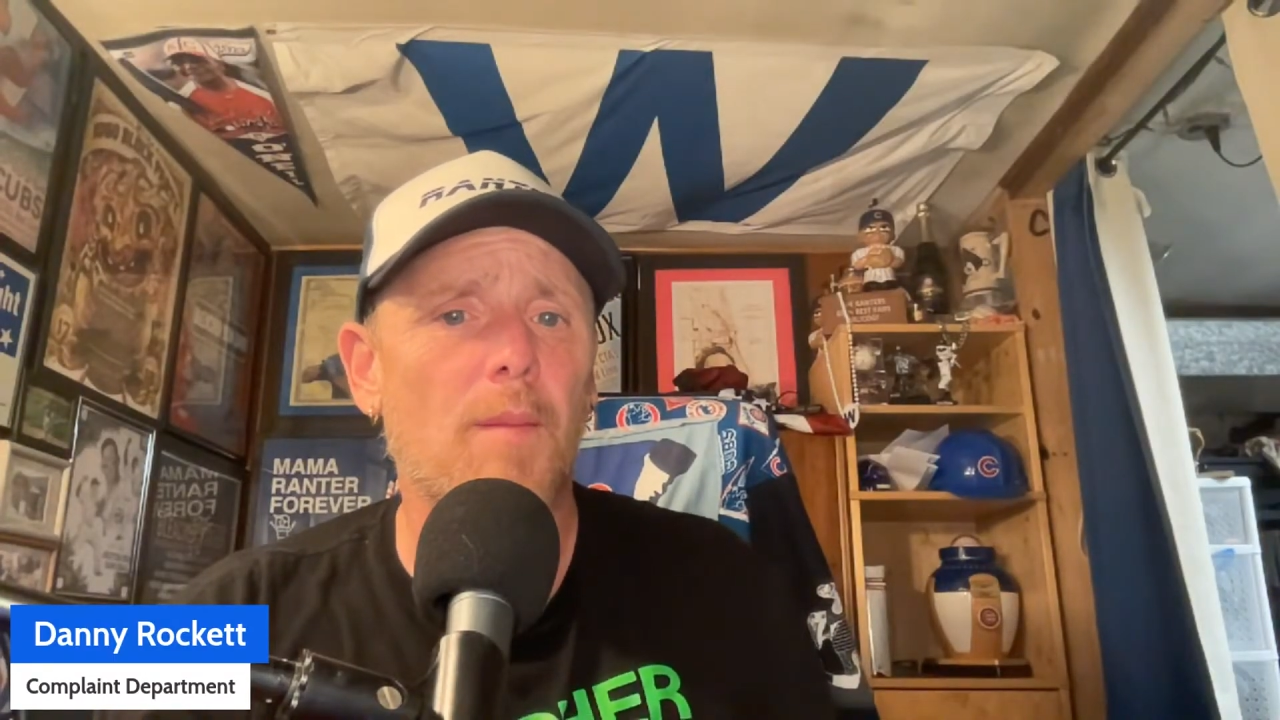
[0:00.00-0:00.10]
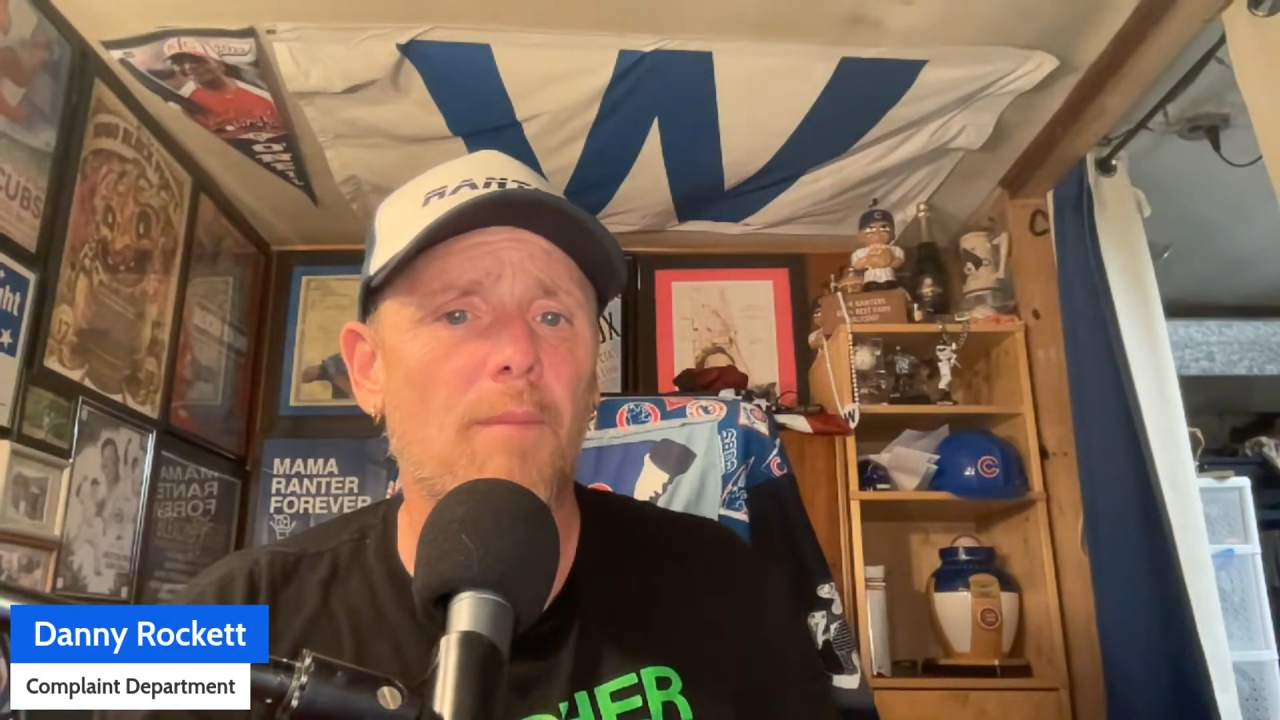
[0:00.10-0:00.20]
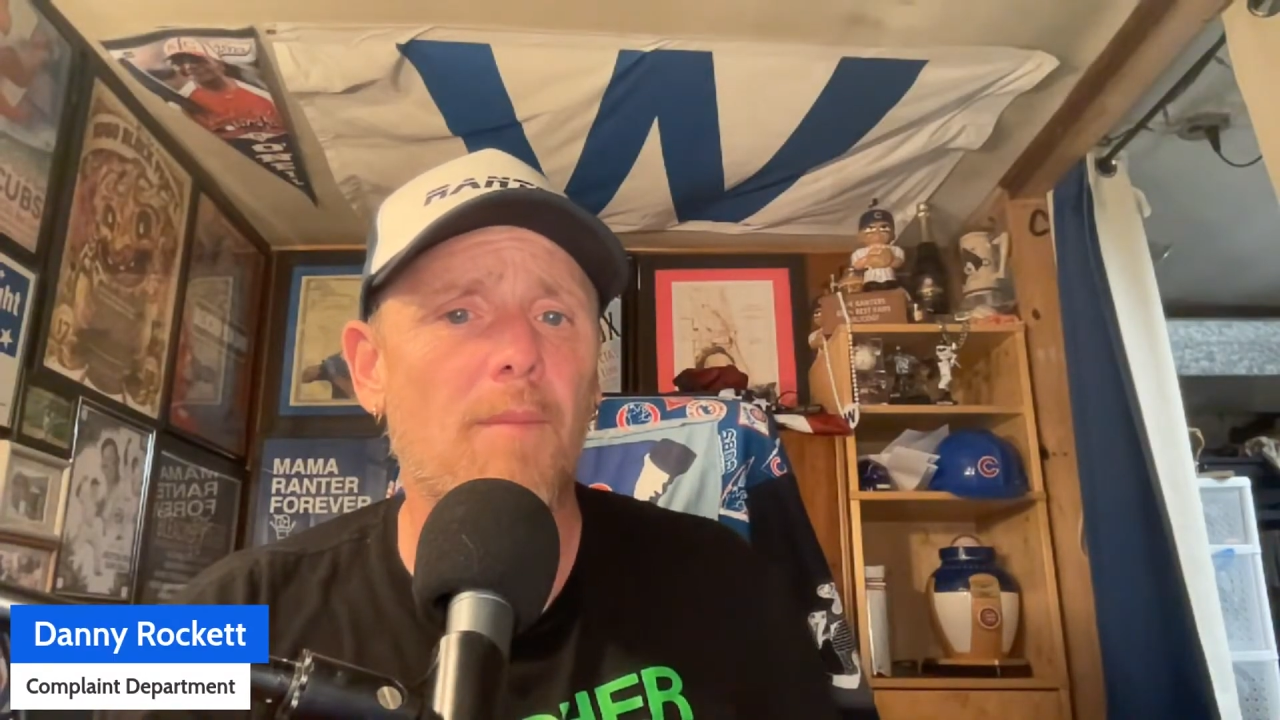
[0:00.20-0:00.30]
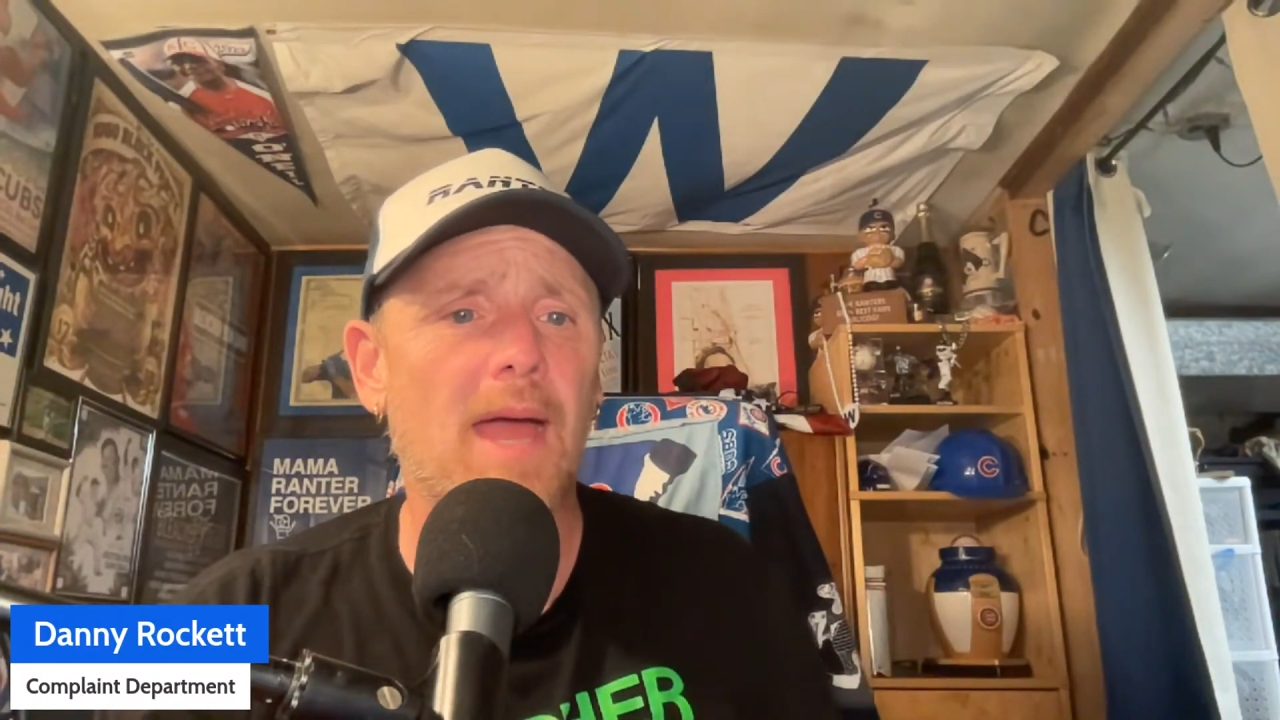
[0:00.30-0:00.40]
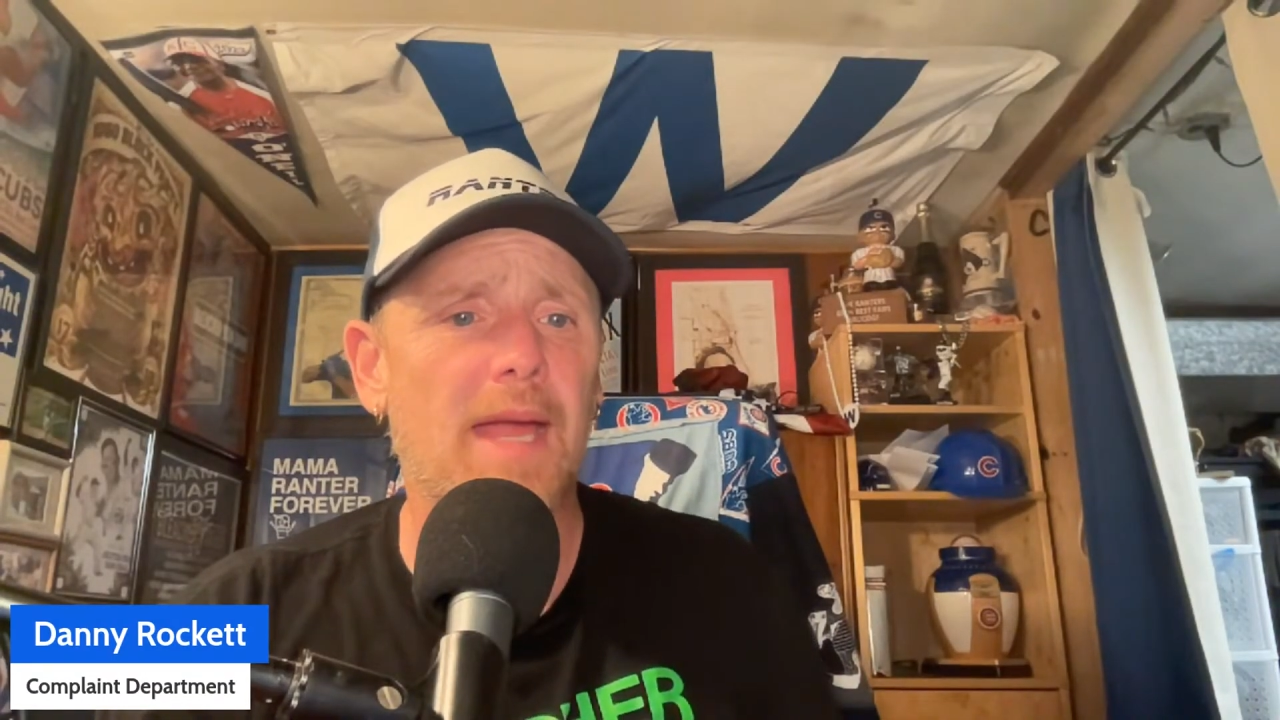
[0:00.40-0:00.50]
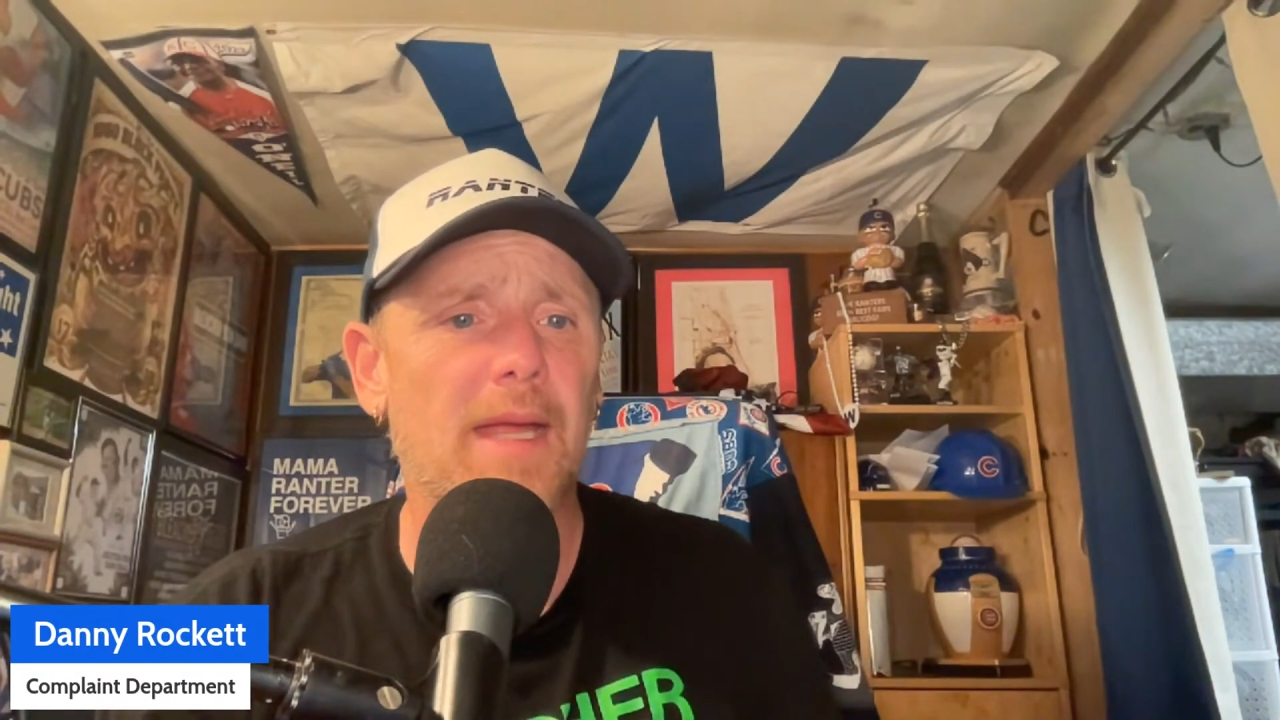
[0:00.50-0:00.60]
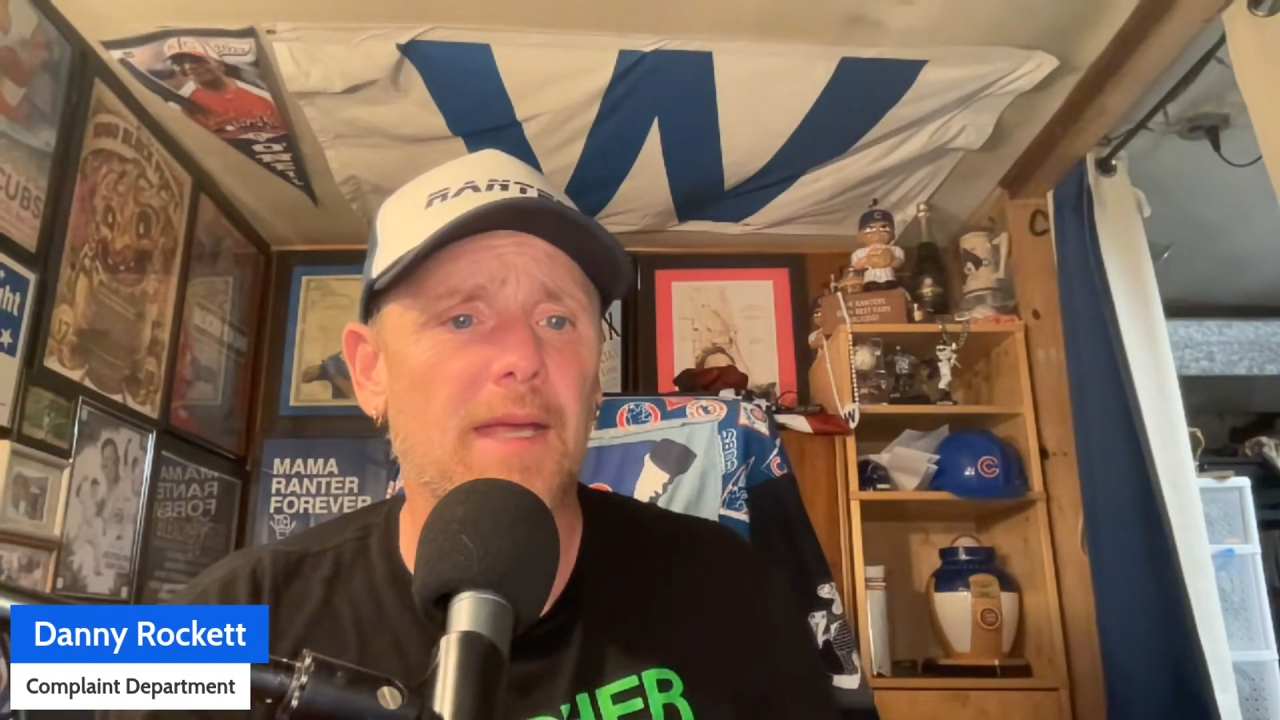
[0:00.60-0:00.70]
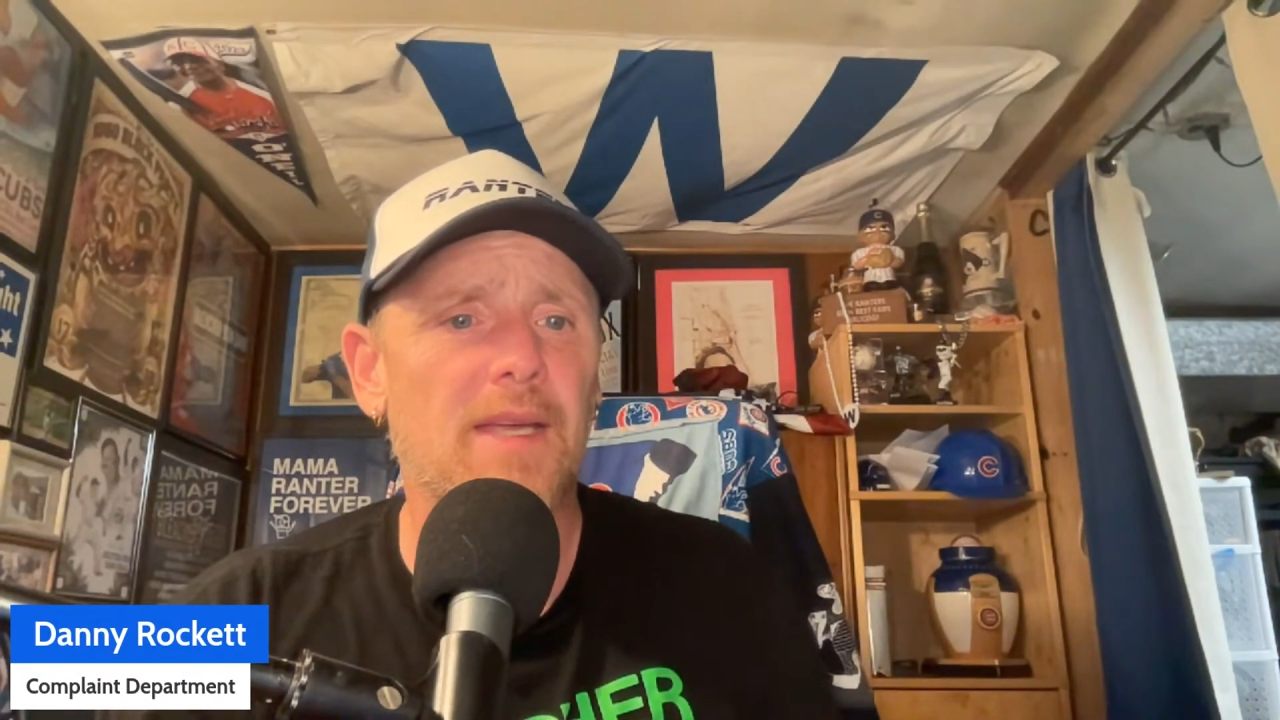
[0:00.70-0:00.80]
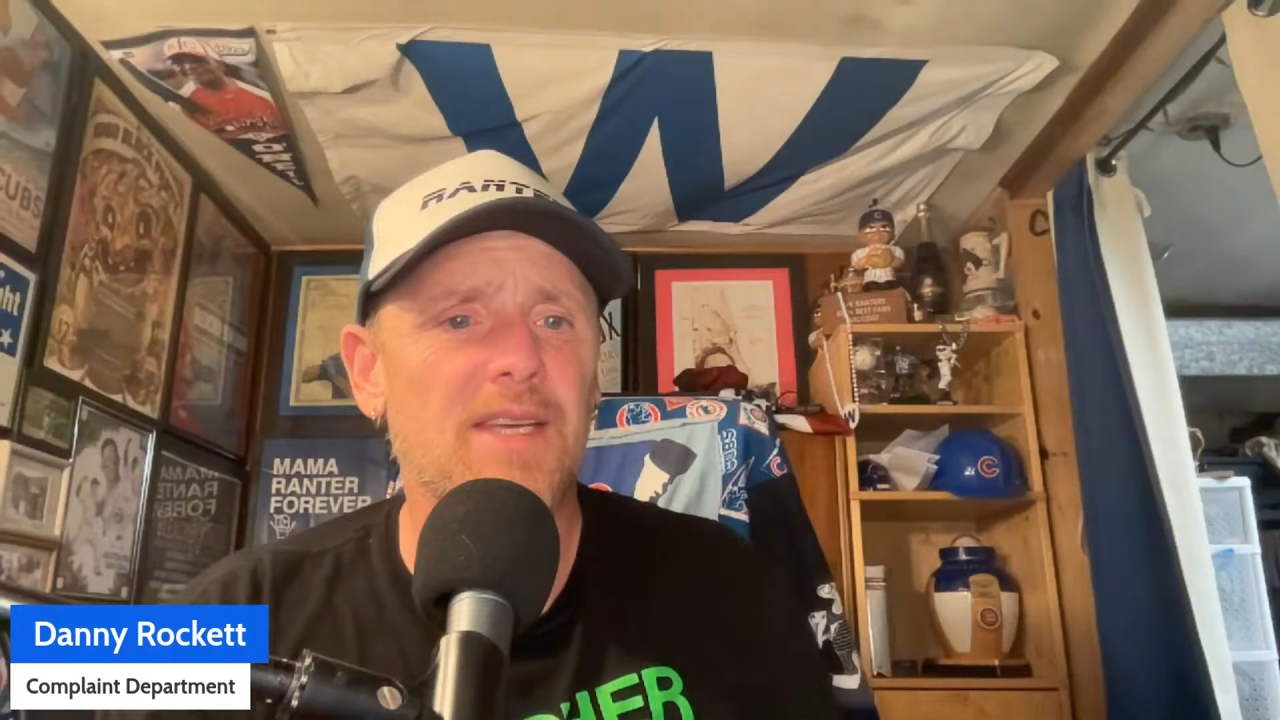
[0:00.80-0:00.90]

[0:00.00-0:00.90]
May,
· · ·
• [Assignment]:
Retype the lines from the one containing "[0:00.30-0:00.40]" down to the last line of the records, both included, exactly and nothing more. Pictures stay out.

• [Solved exercise]:
[0:00.30-0:00.40]
[0:00.40-0:00.50]
[0:00.50-0:00.60]
[0:00.60-0:00.70]
[0:00.70-0:00.80]
[0:00.80-0:00.90]

[0:00.00-0:00.90]
May,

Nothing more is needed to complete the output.